A collection of Atari BASIC benchmarks

thorfdbg · June 2, 2021

36 minutes ago, Faicuai said:

Basic++ 1.08 CANNOT run Bench64.bas to completion, in presence of XE03IFPE and XE03IFPX OS-loads, and not even OS/b with Newell FastChip. At least, I have not been able to find the right settings or procedure to get it working here, but Altirra Basic and TurboBasic work like a charm.

Of course it can. You must have made something very wrong. It's really that easy: Insert Basic++ as cartridge, start the system (actually, this was probably too obvious?)

Maury Markowitz · June 2, 2021

1 hour ago, thorfdbg said:

What's "Bench64"? There is no Bench64 in the github repo you quoted.

scruss's mega-bench program. It's in the repo now.

Maury Markowitz · June 2, 2021

9 minutes ago, thorfdbg said:

I'm adding these to the results table, is this with Atari's original math package, or a different one?

Faicuai · June 2, 2021

35 minutes ago, thorfdbg said:

It's really that easy: Insert Basic++ as cartridge

WRONG.

Already tried with ROM image, as well, from Ultimate/SD and AVG carts.

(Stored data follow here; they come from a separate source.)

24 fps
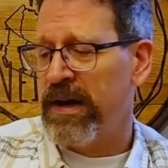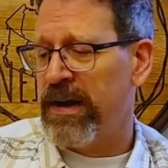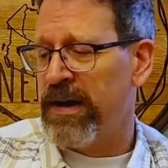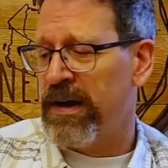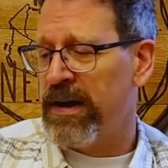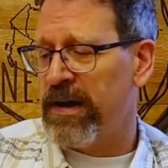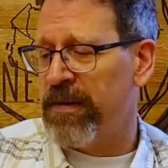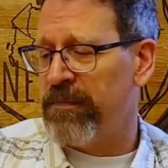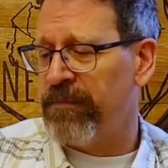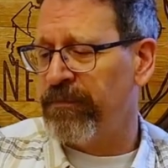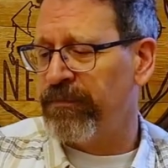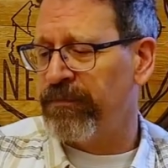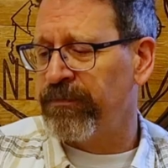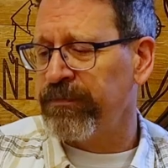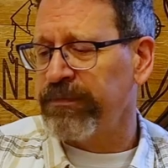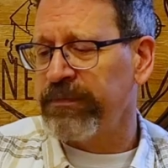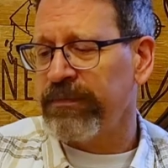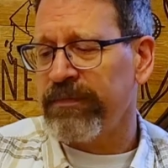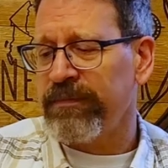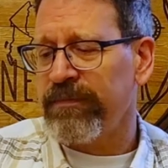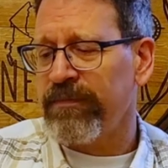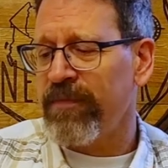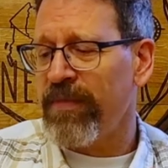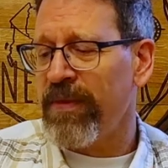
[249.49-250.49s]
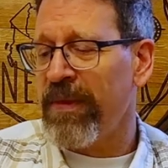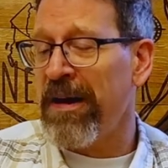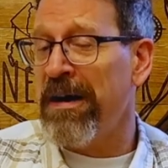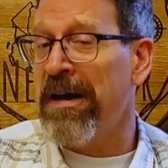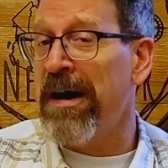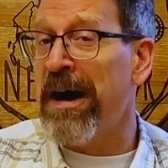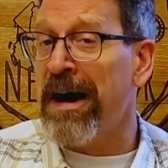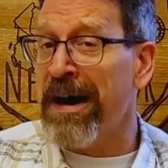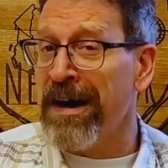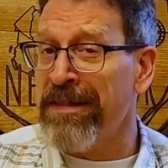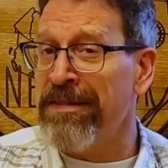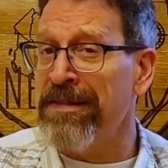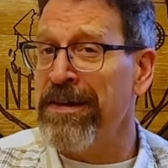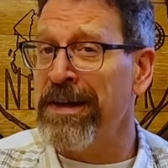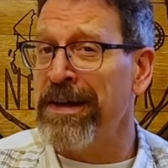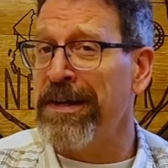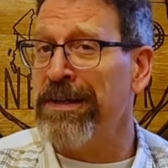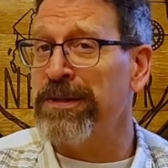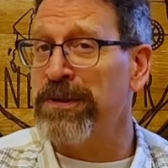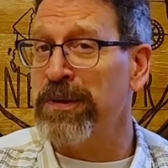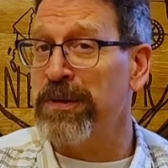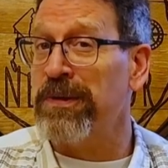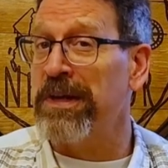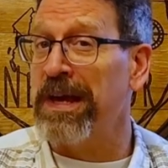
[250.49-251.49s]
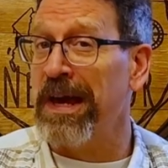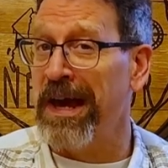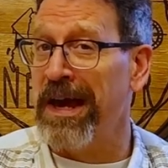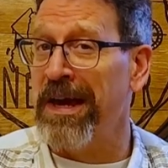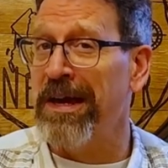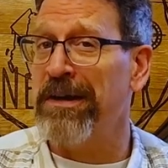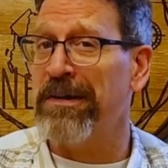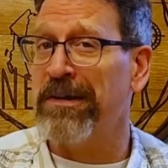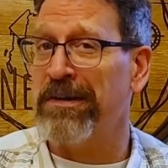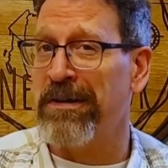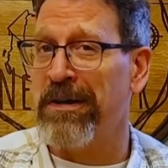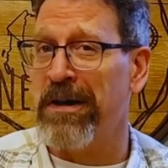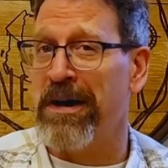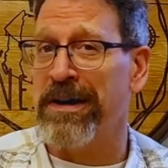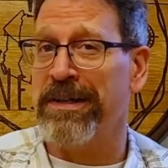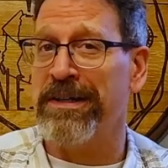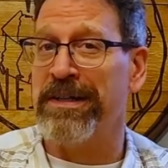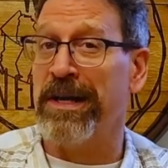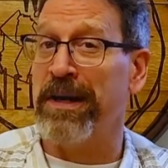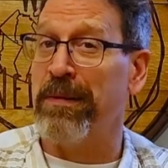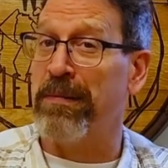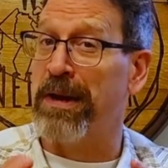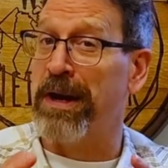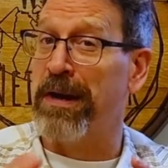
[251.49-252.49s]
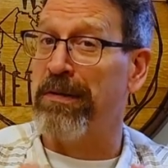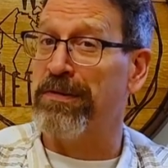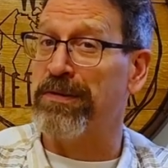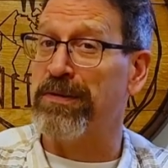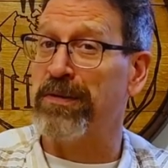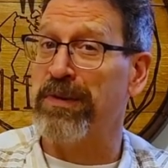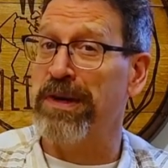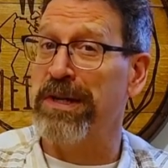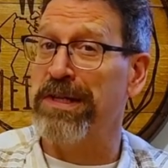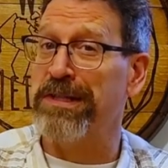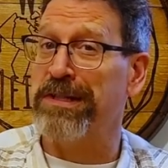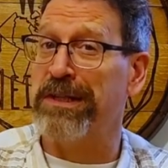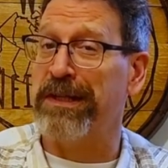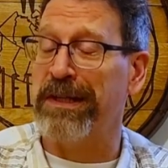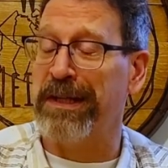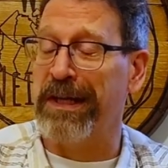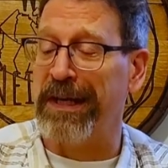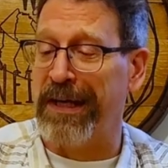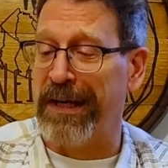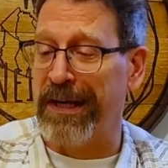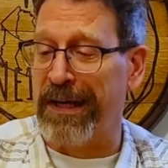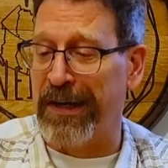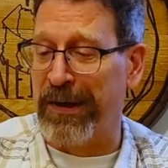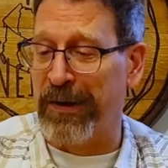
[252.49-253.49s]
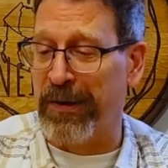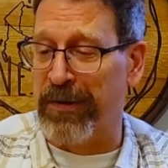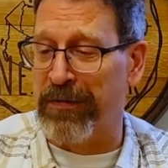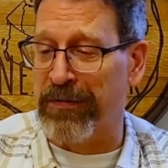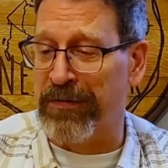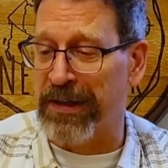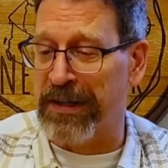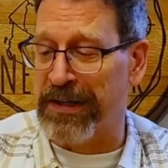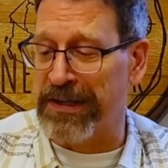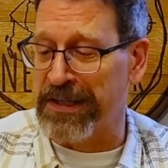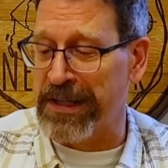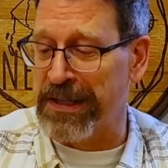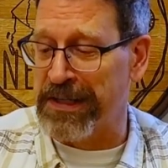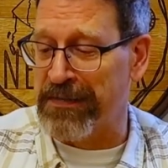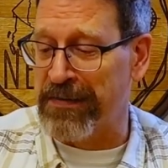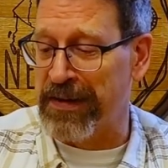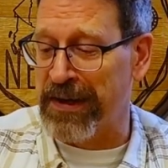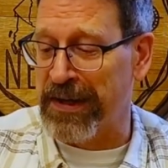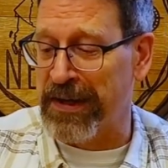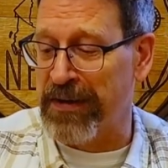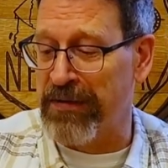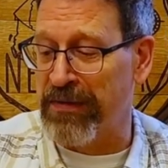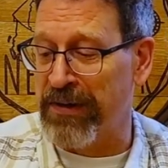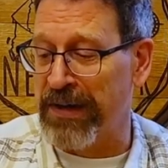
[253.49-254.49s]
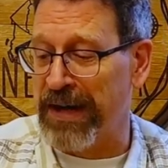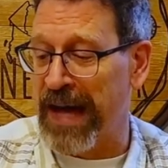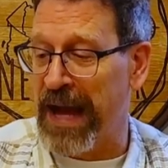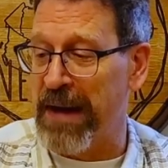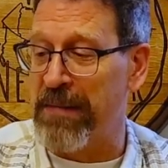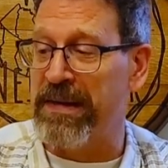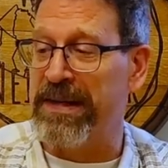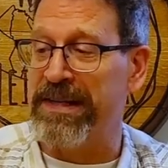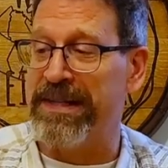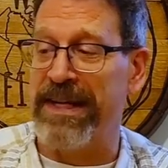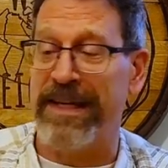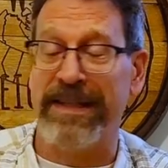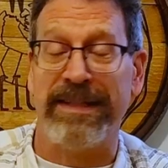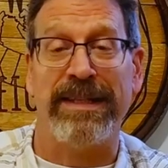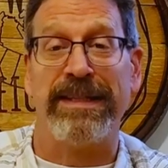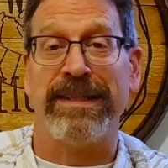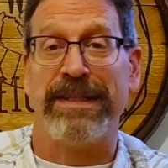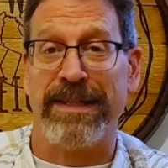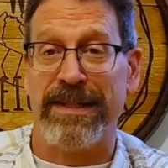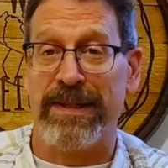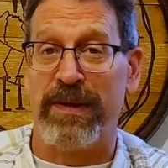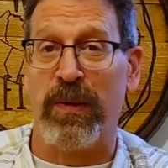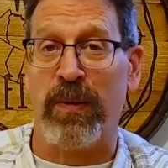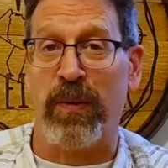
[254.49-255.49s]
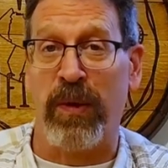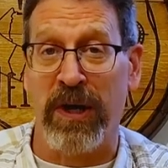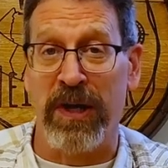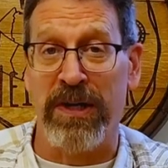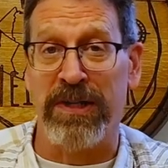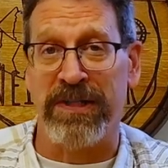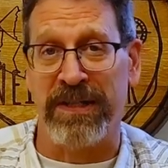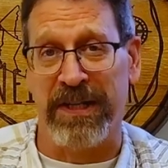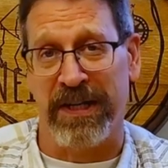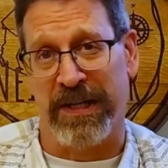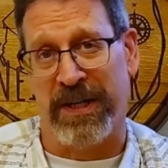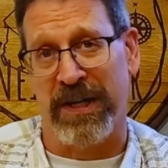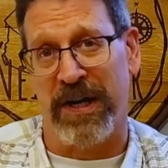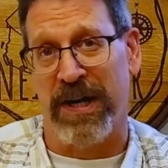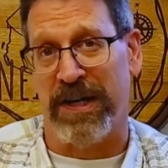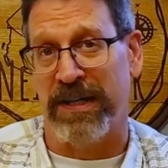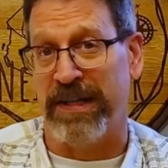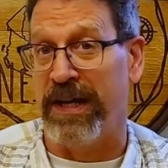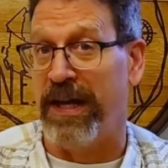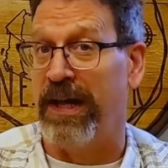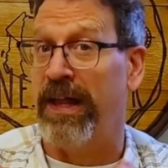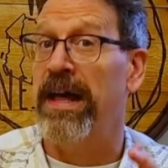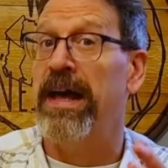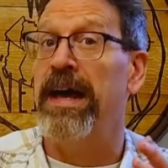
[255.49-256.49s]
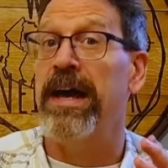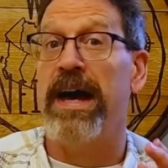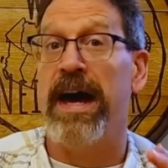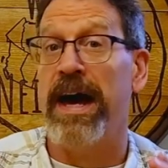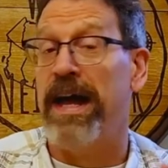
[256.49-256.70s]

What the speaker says: I think it's okay in a cocktail, but I was recently over at Sons of Vancouver and Emmett said this is the worst in a cocktail.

It crashes when hitting "Math" tests (this is on A800 / Incognito), even with OS/b + Newell FP pack.

It also crashes with Altirra and extended XL/OS FP-packs. It fails where rest of Interpreters DO WORK

This can all be perfectly replicated with the .ATR I compiled above for this purpose.

I can test pretty much anything you want, over here. Let me know If I can help with anything in particular.

(NOTE: I have managed to run it correctly ONLY if original OS/B or XL/XE 03/04 FP packs are present. If its running on your ++ setup, it is because there is likely a dependence between Basic++ and OS++ that enables it to run correctly. But outside of that, it will crash).

Faicuai · June 2, 2021

1 hour ago, Maury Markowitz said:

scruss's mega-bench program. It's in the repo now.

Here are actual times (from REAL hardware), running in full interactive E: session over XEP80 (can be fully replicated as well with Altirra XEP80 emulation), or by simply turning ON / OFF DMA with the OS-loads I posted on last .ATR, pressing CTRL+Inverse, and then any key to re-enable):

Altirra Basic 1.57 + Altirra FP-pack, Colleen + XL compatible (slightly ahead of BBC-Micro):

Here with Turbo-Basic XL v1.5 (64KB XL-compatible), flexing its optimized "muscles":

For your reference...

thorfdbg · June 2, 2021

1 hour ago, Faicuai said:

WRONG.

(NOTE: I have managed to run it correctly ONLY if original OS/B or XL/XE 03/04 FP packs are present. If its running on your ++ setup, it is because there is likely a dependence between Basic++ and OS++ that enables it to run correctly. But outside of that, it will crash).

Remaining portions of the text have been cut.